Every scholarly journal article on MS cites the pathogenic role of inflammation in MS exacerbations. Only in recent years have researchers begun paying attention to food sensitivities and their role in chronic inflammation, which in theory can lead to a laundry list of chronic illnesses, depending on one’s genetic susceptibility. I have written about this concept previously, the epigenetic theory that we are each born with unique genetic predisposition but developing illness depends on the “right” environmental conditions to effect genetic expression.

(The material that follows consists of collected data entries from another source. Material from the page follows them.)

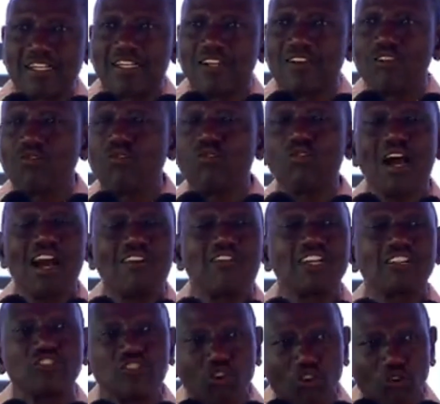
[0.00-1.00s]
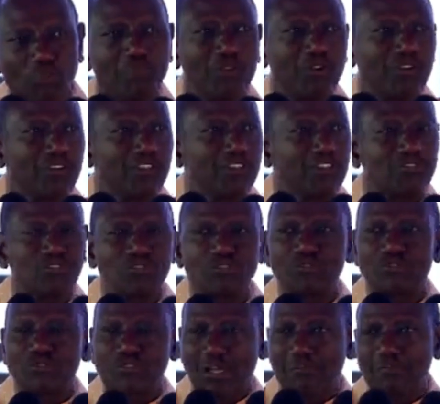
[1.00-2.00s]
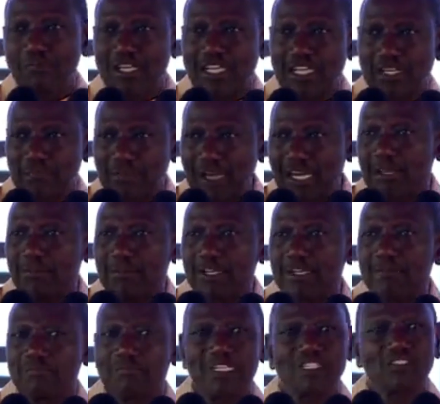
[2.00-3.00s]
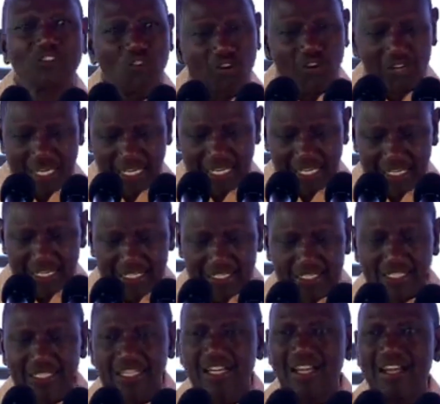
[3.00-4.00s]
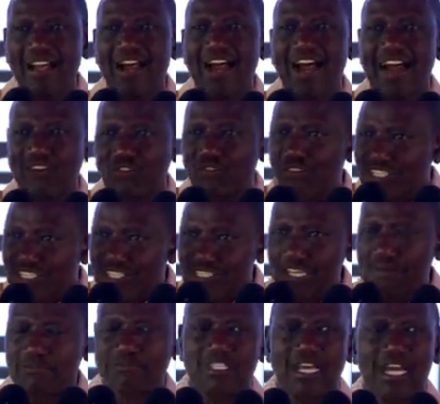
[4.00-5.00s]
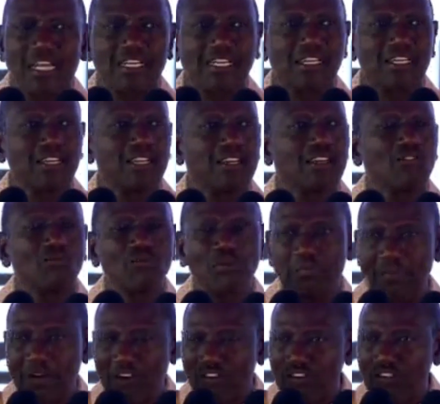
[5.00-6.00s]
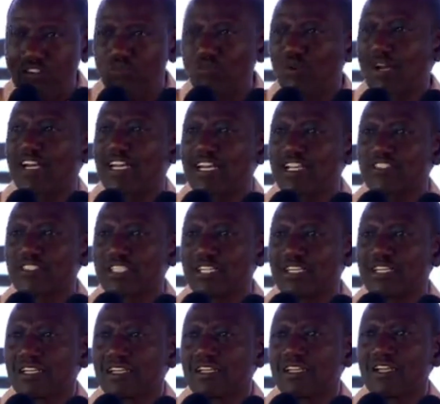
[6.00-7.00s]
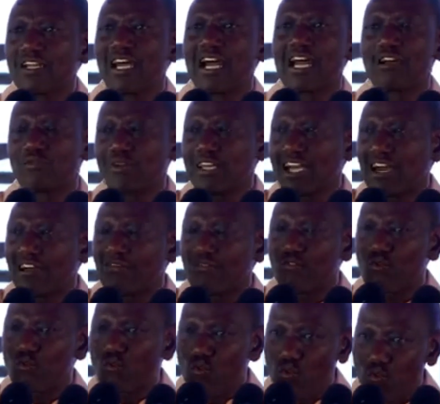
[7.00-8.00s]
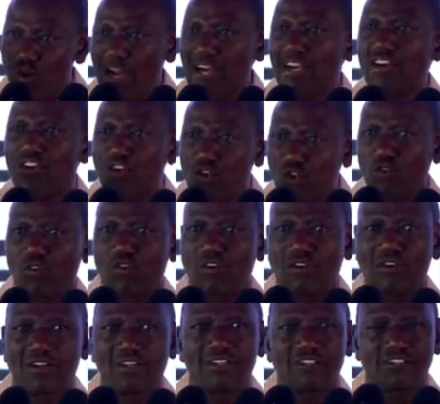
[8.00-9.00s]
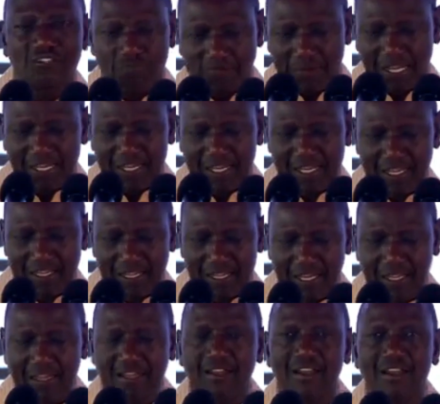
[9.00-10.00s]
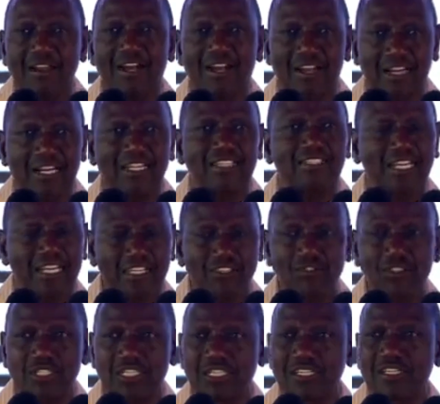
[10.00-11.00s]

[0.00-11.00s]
who have a job to do something in parliament. But all Kenyans are on the same side. We belong to one nation, and we have one goal to make Kenya a great country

While this makes a lot of sense in the food-as-medicine, we-are-what-we-eat universe, mainstream neurology has not yet embraced food and diet as having anything to do with MS. I wondered: What if my diet was causing chronic inflammation in my body? What if I modified my diet to remove inflammatory substances? Would it change the expression of my illness? Around the same time I tossed around these ideas, Terry Wahls‘ name started to circulate on the internet. If you haven’t heard about her, she is a physician with MS who turned her MS around through a combination of diet, electric stimulation (through her PT), and stress-reduction. Hers is a three-pronged approach, even though the diet prong has garnered the most attention.

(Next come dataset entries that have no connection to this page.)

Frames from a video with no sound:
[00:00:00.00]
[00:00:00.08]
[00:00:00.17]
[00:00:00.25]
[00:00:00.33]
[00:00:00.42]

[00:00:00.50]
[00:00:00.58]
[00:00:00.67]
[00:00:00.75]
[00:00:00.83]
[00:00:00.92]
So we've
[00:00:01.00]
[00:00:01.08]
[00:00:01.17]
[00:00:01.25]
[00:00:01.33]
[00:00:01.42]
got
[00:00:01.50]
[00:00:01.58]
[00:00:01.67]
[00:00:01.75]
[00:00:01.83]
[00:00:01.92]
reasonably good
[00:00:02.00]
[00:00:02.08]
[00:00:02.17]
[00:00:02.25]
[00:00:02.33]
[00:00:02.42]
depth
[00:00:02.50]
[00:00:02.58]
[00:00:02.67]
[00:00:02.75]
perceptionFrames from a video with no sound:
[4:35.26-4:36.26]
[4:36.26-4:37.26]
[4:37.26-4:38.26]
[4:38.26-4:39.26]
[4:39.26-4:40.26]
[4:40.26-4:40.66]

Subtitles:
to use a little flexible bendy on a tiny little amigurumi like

One thing led to another. I tested positive for many food sensitivities just as I registered for a distance learning class through the Institute for the Psychology of Eating in Dynamic Eating Psychology and Mind-Body Nutrition. I wanted to learn more about how I could help myself. I came to understand that I needed to make peace with my chronic illness, and my greatest gift to myself was forgoing foods I loved and thought I could never live without. At the same time I embraced the body I have and gave up resentment, frustration and yearning for a thinner, lighter, more agile body. By the time I finished the IPE course, I was determined to share my story, my knowledge, and my wisdom to help others.

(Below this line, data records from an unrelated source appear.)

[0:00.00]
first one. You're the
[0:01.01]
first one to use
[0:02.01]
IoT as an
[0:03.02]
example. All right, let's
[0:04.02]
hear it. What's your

I no longer consider myself an MS patient. I do not see myself as suffering with MS. I have a chronic illness, Multiple Sclerosis, which is unpredictable, but life is unpredictable. I know there are many people with MS who struggle with their illness. I have been where they are. I have experienced the fear, anxiety, uncertainty, frustration and sadness as I battled and then made peace with my illness. The path to acceptance is not an easy one, but being at war with a part of oneself can be crippling. I used to brace myself for the future, believing I needed always to be prepared for what life threw my way. I have stopped preparing myself for what tomorrow will bring, and I live each day to the fullest, thankful for all the blessings in my life, thankful for life itself.